§ **EXERCISE BRIEF**: Please write out the listing exactly, leaving each picture out.

§ **SUPPLIED RECORDS**:

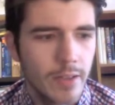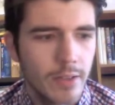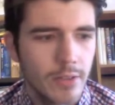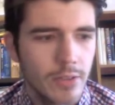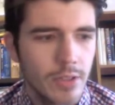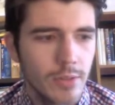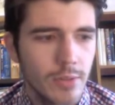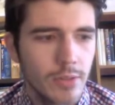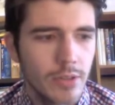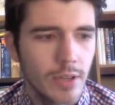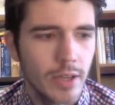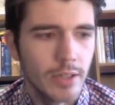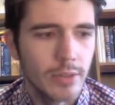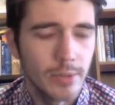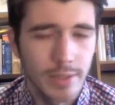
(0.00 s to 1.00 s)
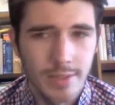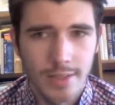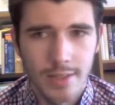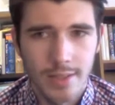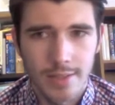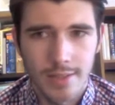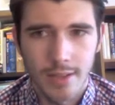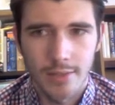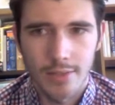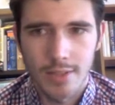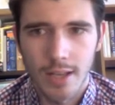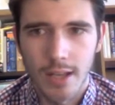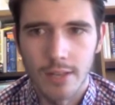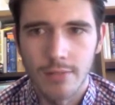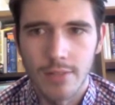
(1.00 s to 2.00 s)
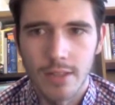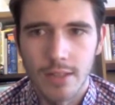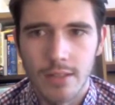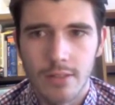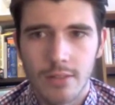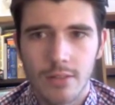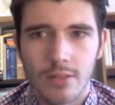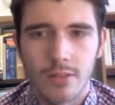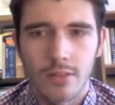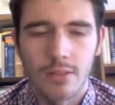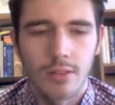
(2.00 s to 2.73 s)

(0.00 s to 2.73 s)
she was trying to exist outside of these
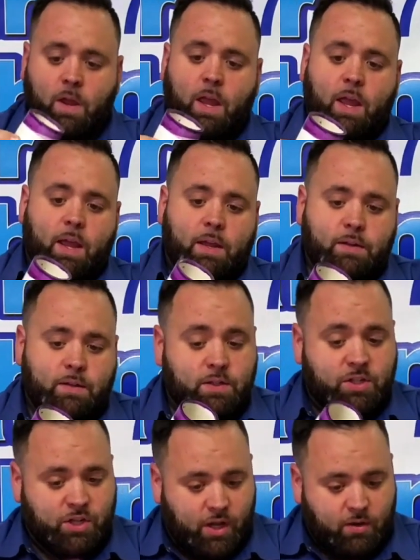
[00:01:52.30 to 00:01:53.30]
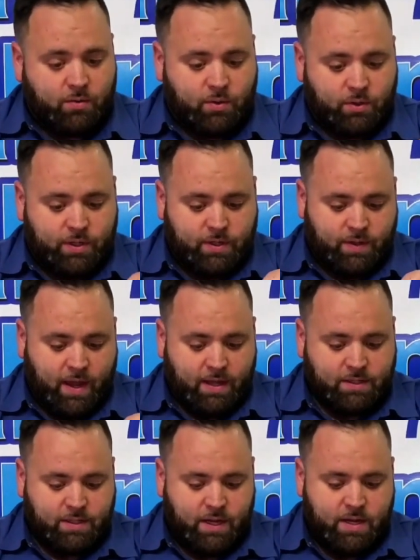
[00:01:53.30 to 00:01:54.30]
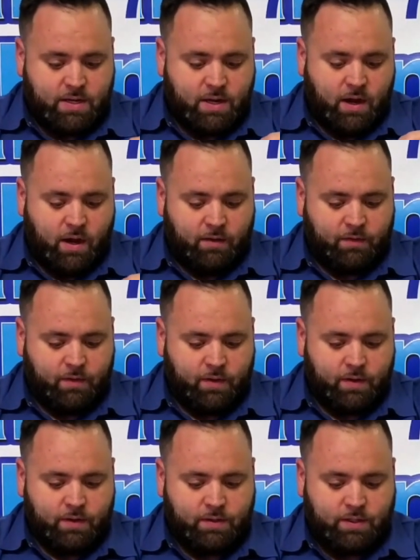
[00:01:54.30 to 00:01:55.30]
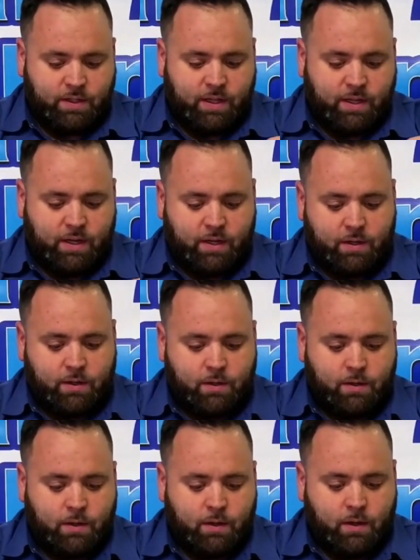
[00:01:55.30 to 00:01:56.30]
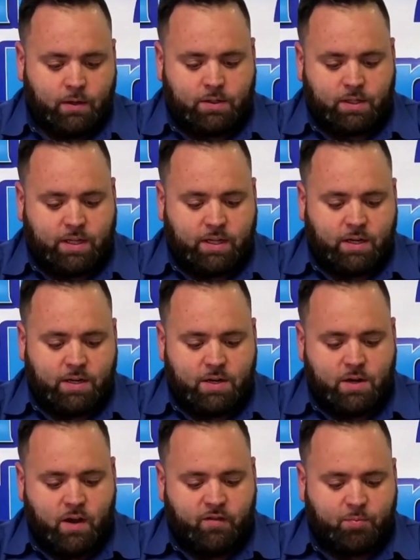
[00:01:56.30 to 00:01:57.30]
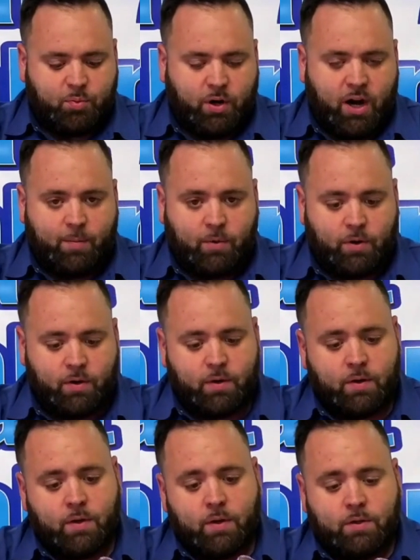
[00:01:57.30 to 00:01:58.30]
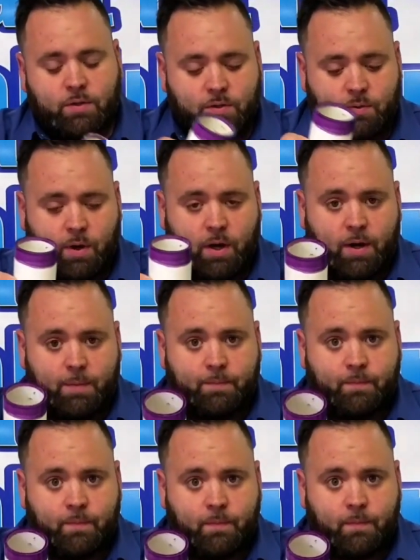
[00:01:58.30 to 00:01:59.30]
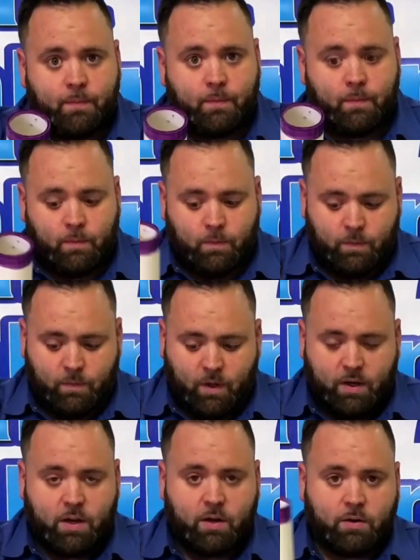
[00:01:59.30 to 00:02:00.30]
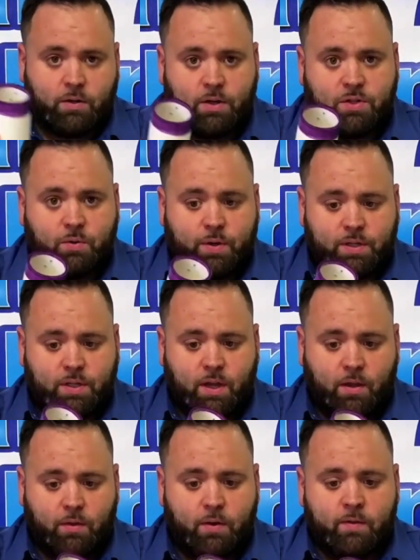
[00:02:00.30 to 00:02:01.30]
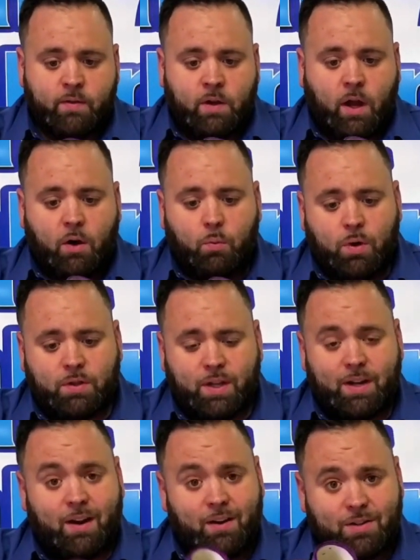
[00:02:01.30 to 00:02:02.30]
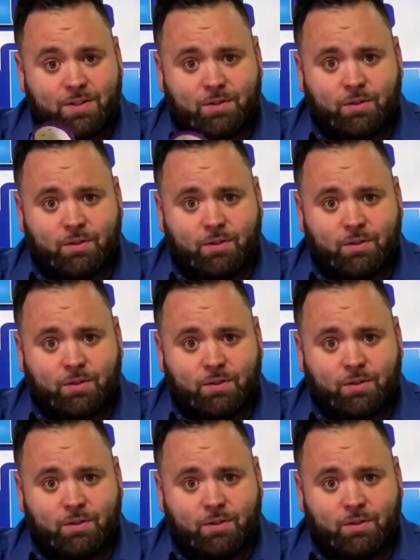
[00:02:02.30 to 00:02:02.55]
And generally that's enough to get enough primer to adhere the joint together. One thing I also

§ **RESULT BELOW**:
(0.00 s to 1.00 s)
(1.00 s to 2.00 s)
(2.00 s to 2.73 s)

(0.00 s to 2.73 s)
she was trying to exist outside of these
[00:01:52.30 to 00:01:53.30]
[00:01:53.30 to 00:01:54.30]
[00:01:54.30 to 00:01:55.30]
[00:01:55.30 to 00:01:56.30]
[00:01:56.30 to 00:01:57.30]
[00:01:57.30 to 00:01:58.30]
[00:01:58.30 to 00:01:59.30]
[00:01:59.30 to 00:02:00.30]
[00:02:00.30 to 00:02:01.30]
[00:02:01.30 to 00:02:02.30]
[00:02:02.30 to 00:02:02.55]
And generally that's enough to get enough primer to adhere the joint together. One thing I also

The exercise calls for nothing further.